Alternatives to detention and deterrence of refugees

Offshore processing is in crisis, with the Manus Island detention centre likely to close and Nauru in meltdown as refugees despair after almost three years on the island.

Both major parties remain firmly committed to the deterrence of refugees coming here. But there is an alternative.

Jonathan Holmes, former presenter of Media Watch, took to The Age’s opinion page in early May to chide critics of offshore processing for lacking any “vaguely practical alternative”. Unless we stop the boats, “there are hundreds of thousands, possibly millions, more where they came from”, he claimed.

It’s nonsense. Most asylum seekers from Africa and the Middle East are hosted by poor countries, or headed for Europe—not Australia. The highest ever number to arrive by boat in one year was just 20,587 in 2013. This number is equal to just 7 per cent of the 203,750 permanent migrants Australia is accepting this year. The mainstream parties are proposing to lift the annual refugee intake close to this number, with the Liberals committed to an increase to 18,750 and Labor to 27,000. The Greens have suggested 50,000.

The number of refugees seeking freedom is not primarily dictated by how “tough” border security policies are, but goes up and down in response to the conflicts and persecution that drive people to flee.

Malcolm Turnbull’s claim that concern about the horrors on Manus Island and Nauru is just a case of “misty eyes” has no credibility. The anti-refugee policies of Liberal and Labor are driven by political opportunism and an effort to cultivate a scapegoat and boost xenophobia.


Refugees should be welcome however they arrive here, whether by boat, plane or through the government-sponsored program from refugee camps offshore. Asylum seekers travel by boat because there is no alternative.

If Australia was genuinely concerned about making the journey between Australia and Indonesia less dangerous, it could process refugee claims in Indonesia and flying recognised refugees here. This idea is widely supported in the refugee movement.

But some asylum seekers will still have no choice but to come directly by boat. In May another boat arrived at the Cocos Islands directly from Sri Lanka, as others have previously. Responsive search and rescue services, instead of the inadequate efforts of recent years, could ensure boats were rescued.

No detention

All refugee detention centres should be closed completely—both Manus and Nauru as well as Christmas Island and all the mainland detention centres. Asylum seekers could be housed in open migrant hostels while their refugee claims were processed.

This is exactly what Australia did until 1992. Refugee arrivals from Vietnam in the 1970s and from Europe after the Second World War were not detained.

The Greens have committed to closing Manus Island and Nauru, but still accept that detention for a maximum of 30 days may be necessary.

But detention is not necessary for medical checks, security screening or any other reason. Millions of tourists visit Australia every year without the need for any period of mandatory detention to work out if they might be a security risk.

People’s refugee claims should be processed quickly, so that they are not living in limbo for years on end. At present there are 28,000 asylum seekers in Australia who have been waiting in some cases for almost four years for their claims to be assessed.

The refugee processing system is driven by the cruel logic of deterrence. Asylum seekers are being continually sent back to danger by a system designed to reject as many people as possible. Five ethnic Hazaras have been deported to Afghanistan in the last year, the last of them despite his two brothers being killed since he left the country.
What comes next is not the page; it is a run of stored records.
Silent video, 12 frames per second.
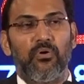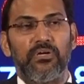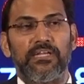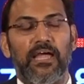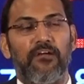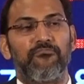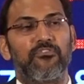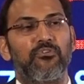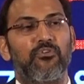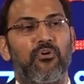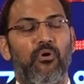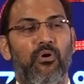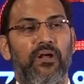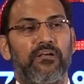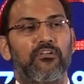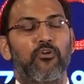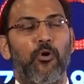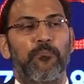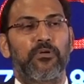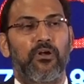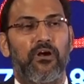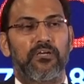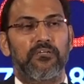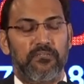don't have to go and
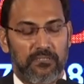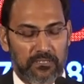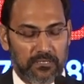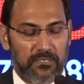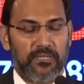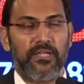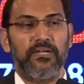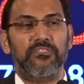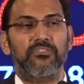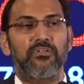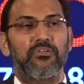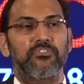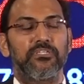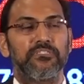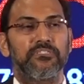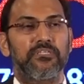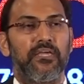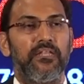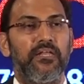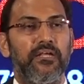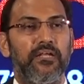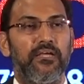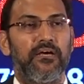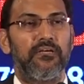globetrot. Create solutions in
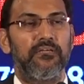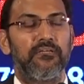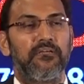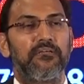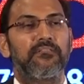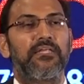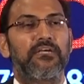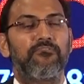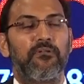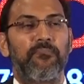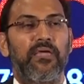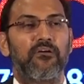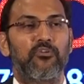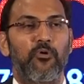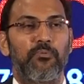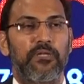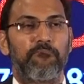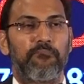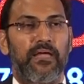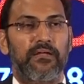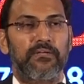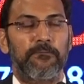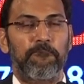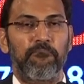India that will make a global impact.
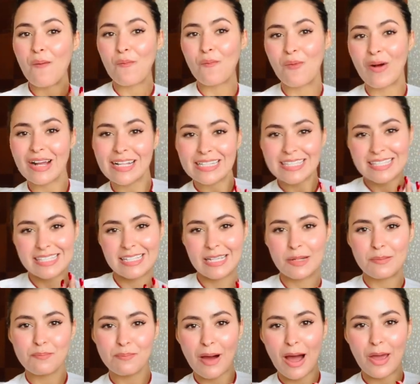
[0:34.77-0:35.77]
what's
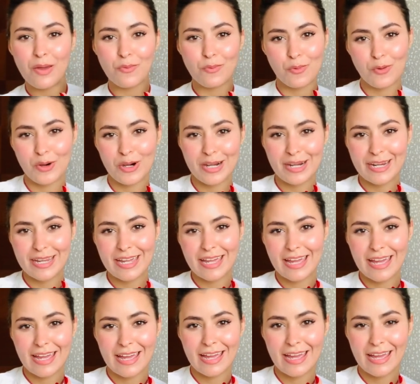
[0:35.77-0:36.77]
in my work,
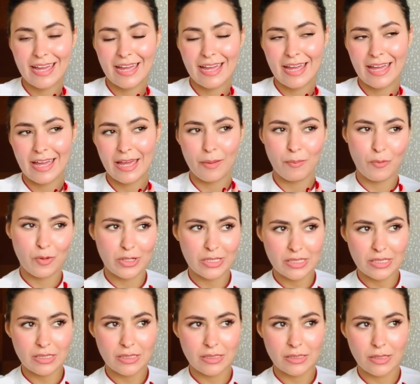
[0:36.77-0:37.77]

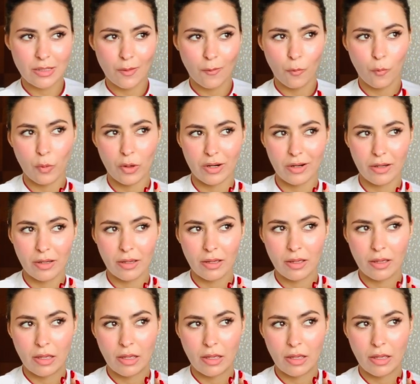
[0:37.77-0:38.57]
Emirates work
Those found to be refugees must be given permanent residency with full rights to work and live wherever they wish, along with settlement support. Temporary Protection Visas, which leave refugees in ongoing uncertainty, must be scrapped.

Over the last year public opinion has started shifting towards greater support for refugees. Arguing to support refugees because they are good for the economy, or can be selected on the basis of having certain skills, is the wrong approach. Refugees should be brought here on the basis of the greatest need, recognising that some of them may not have trade or English skills. That is why The Greens’ policy of including 10,000 “Skilled refugee” visas in their proposed intake is problematic.

Refugees are not a threat to jobs or services. Nor has any refugee arriving by boat ever been involved in terrorism in Australia. If the movement is to win majority support, we have to tackle the myths and xenophobia underlying hostility to refugees head on.